**Directions for this task**
Everything from the line that contains "(3.00 s to 4.00 s)" through the final line of the records below should be quoted exactly, except the pictures.

**Records provided**

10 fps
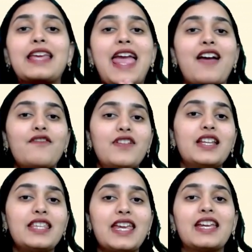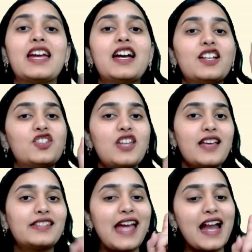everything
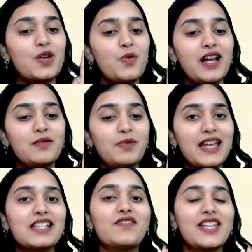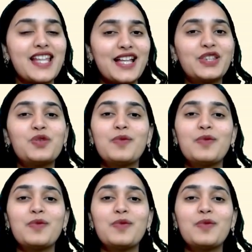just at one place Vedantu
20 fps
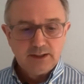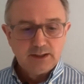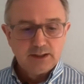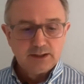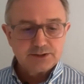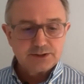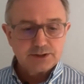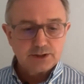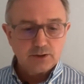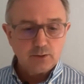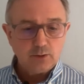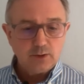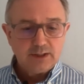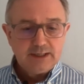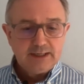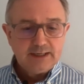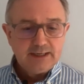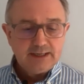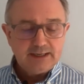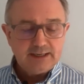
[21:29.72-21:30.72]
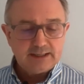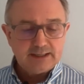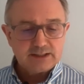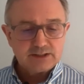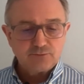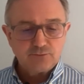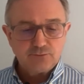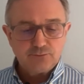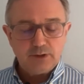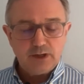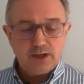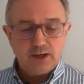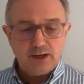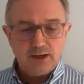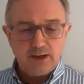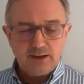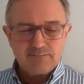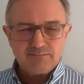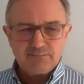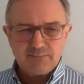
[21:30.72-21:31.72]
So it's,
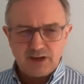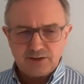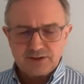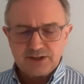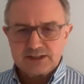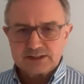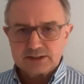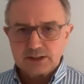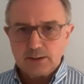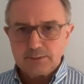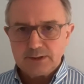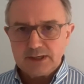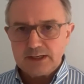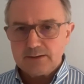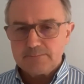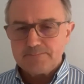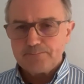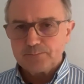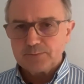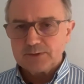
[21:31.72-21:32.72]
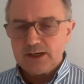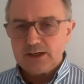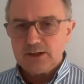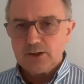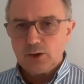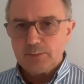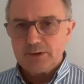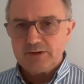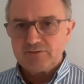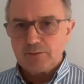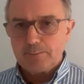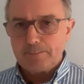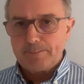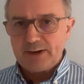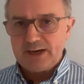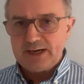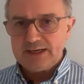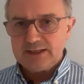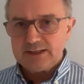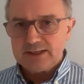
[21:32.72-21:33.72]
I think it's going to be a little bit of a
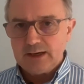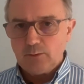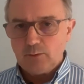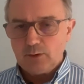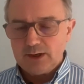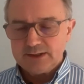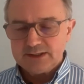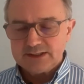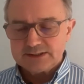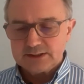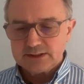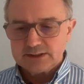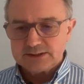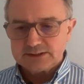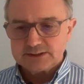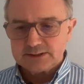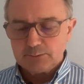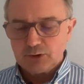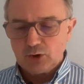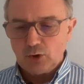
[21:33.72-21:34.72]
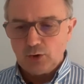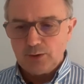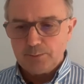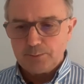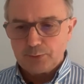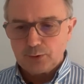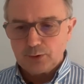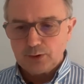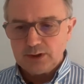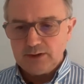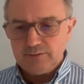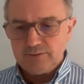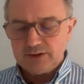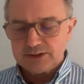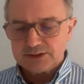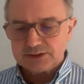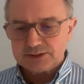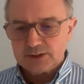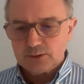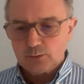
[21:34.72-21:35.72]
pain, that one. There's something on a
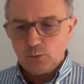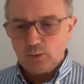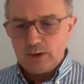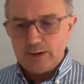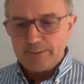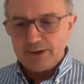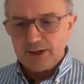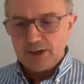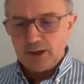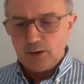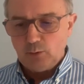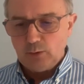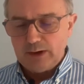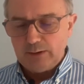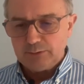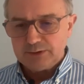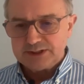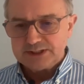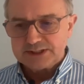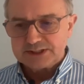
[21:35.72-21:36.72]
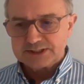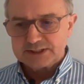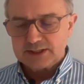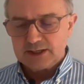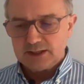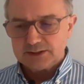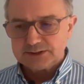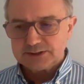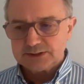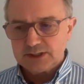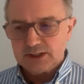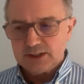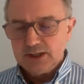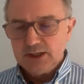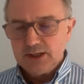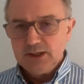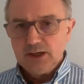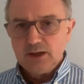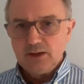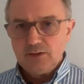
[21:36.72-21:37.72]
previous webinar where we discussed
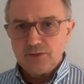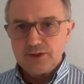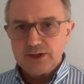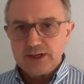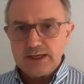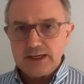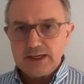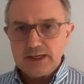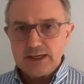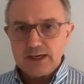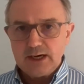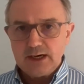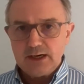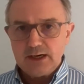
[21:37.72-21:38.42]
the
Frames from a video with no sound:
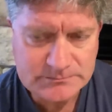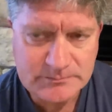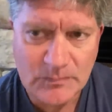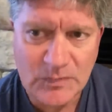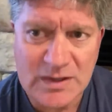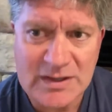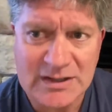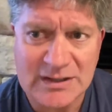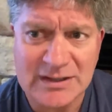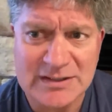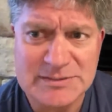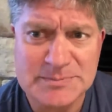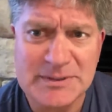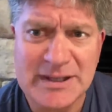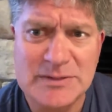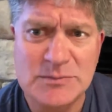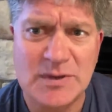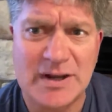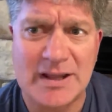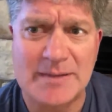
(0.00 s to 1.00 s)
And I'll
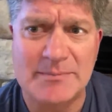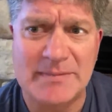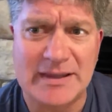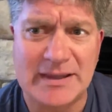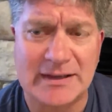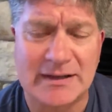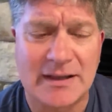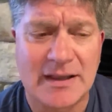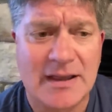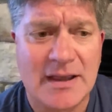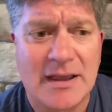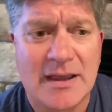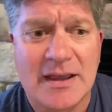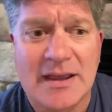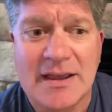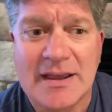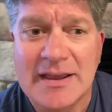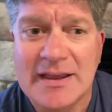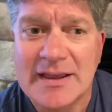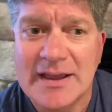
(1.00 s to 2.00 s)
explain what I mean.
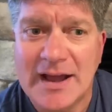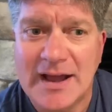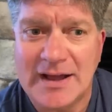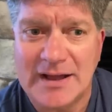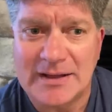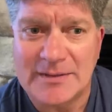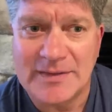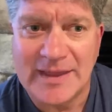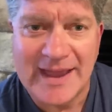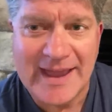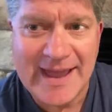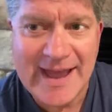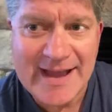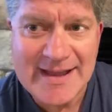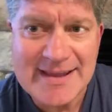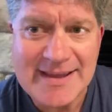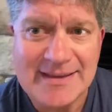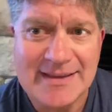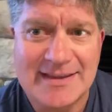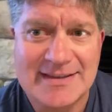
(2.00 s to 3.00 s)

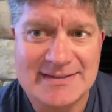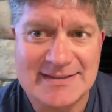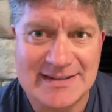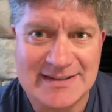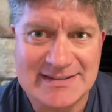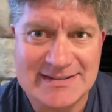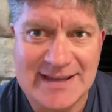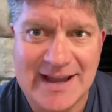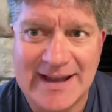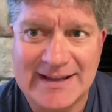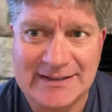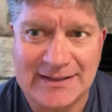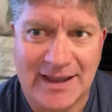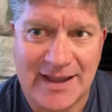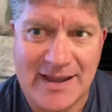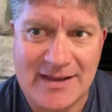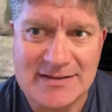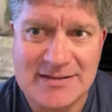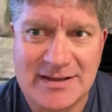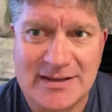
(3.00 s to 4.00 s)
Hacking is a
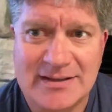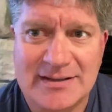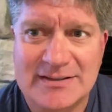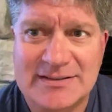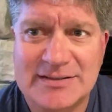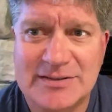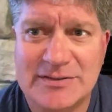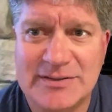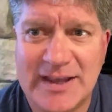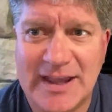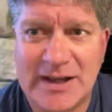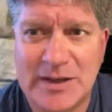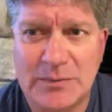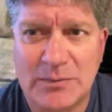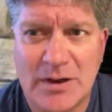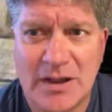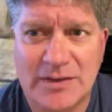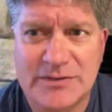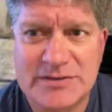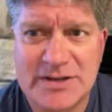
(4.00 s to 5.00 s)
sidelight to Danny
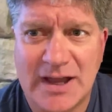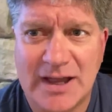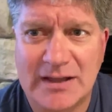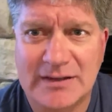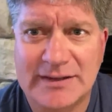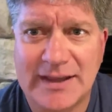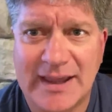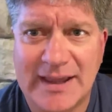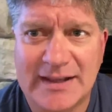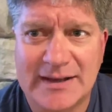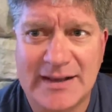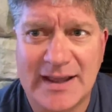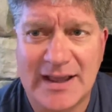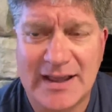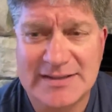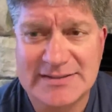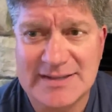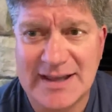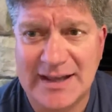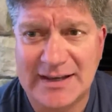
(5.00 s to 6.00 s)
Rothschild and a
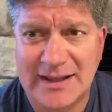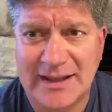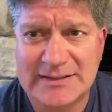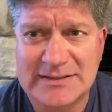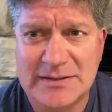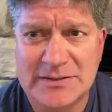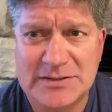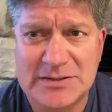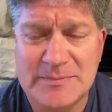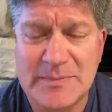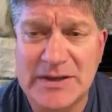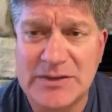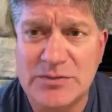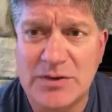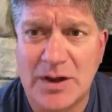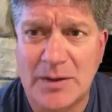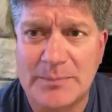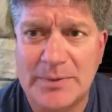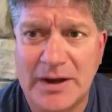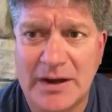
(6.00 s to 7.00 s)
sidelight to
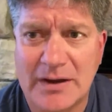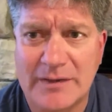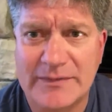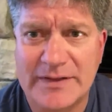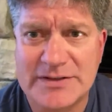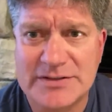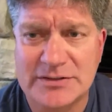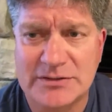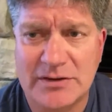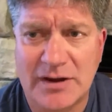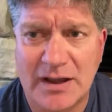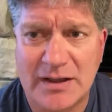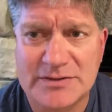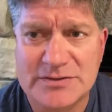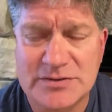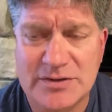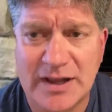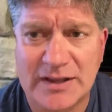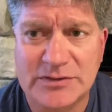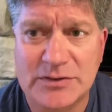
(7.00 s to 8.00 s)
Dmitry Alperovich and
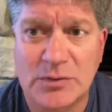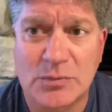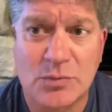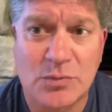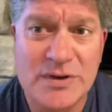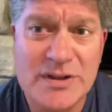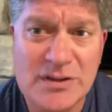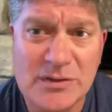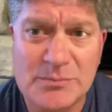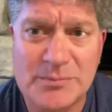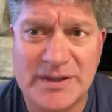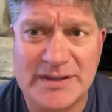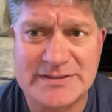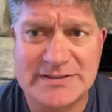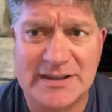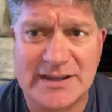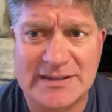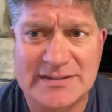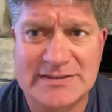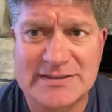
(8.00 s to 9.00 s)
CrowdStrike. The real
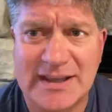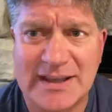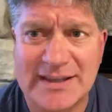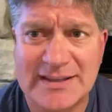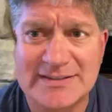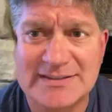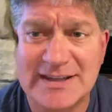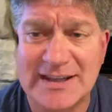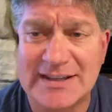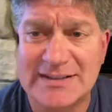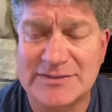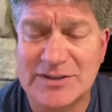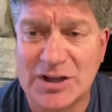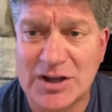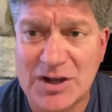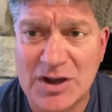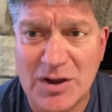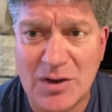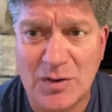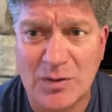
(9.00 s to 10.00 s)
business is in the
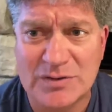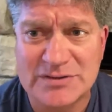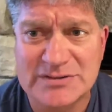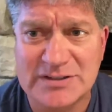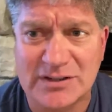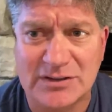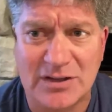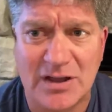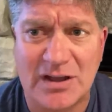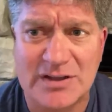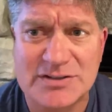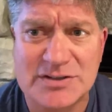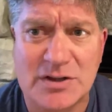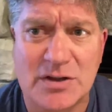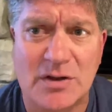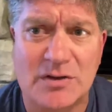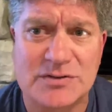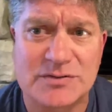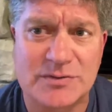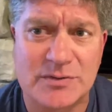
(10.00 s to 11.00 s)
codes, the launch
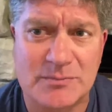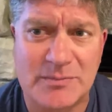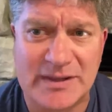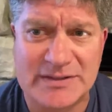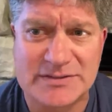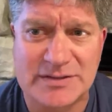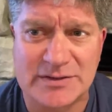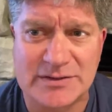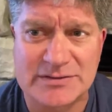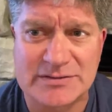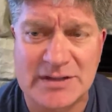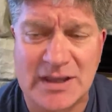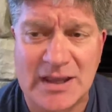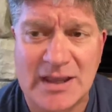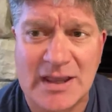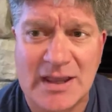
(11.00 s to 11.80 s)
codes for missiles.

**Response area**
(3.00 s to 4.00 s)
Hacking is a
(4.00 s to 5.00 s)
sidelight to Danny
(5.00 s to 6.00 s)
Rothschild and a
(6.00 s to 7.00 s)
sidelight to
(7.00 s to 8.00 s)
Dmitry Alperovich and
(8.00 s to 9.00 s)
CrowdStrike. The real
(9.00 s to 10.00 s)
business is in the
(10.00 s to 11.00 s)
codes, the launch
(11.00 s to 11.80 s)
codes for missiles.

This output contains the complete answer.